WHAT THE EXERCISE ASKS. Reproduce every line below exactly as written; do not include the images.

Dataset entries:
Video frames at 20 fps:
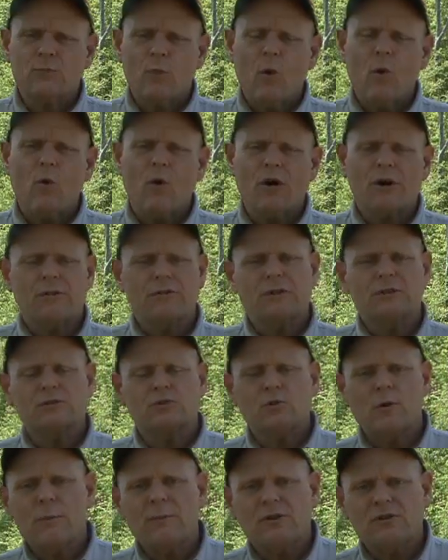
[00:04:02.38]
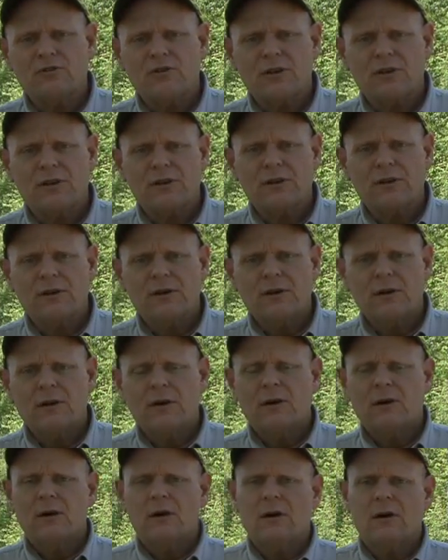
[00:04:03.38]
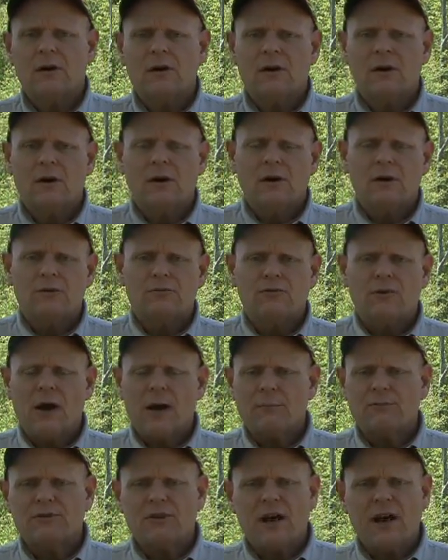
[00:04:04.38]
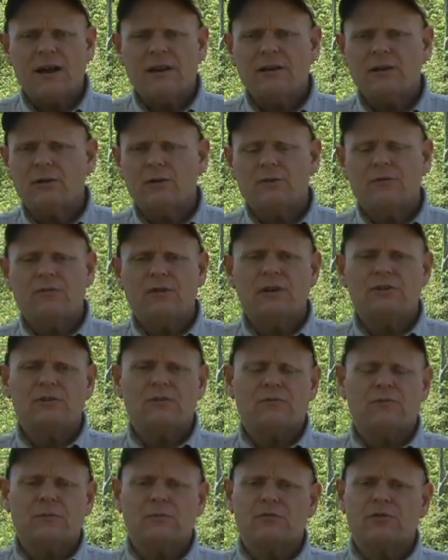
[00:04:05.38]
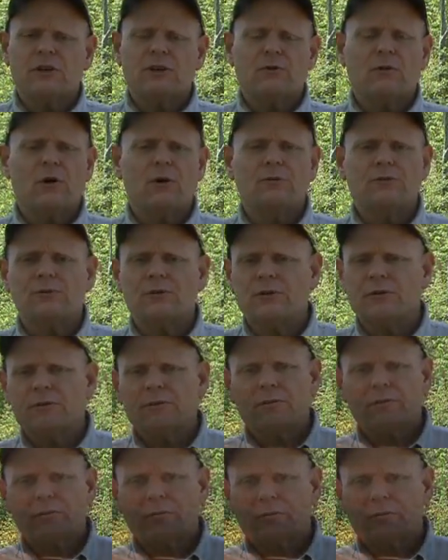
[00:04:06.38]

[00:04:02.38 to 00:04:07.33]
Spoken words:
more water than a swimming jig. Drop shotting, you can fish it from 0 to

ANSWER TO THE PROBLEM.
Video frames at 20 fps:
[00:04:02.38]
[00:04:03.38]
[00:04:04.38]
[00:04:05.38]
[00:04:06.38]

[00:04:02.38 to 00:04:07.33]
Spoken words:
more water than a swimming jig. Drop shotting, you can fish it from 0 to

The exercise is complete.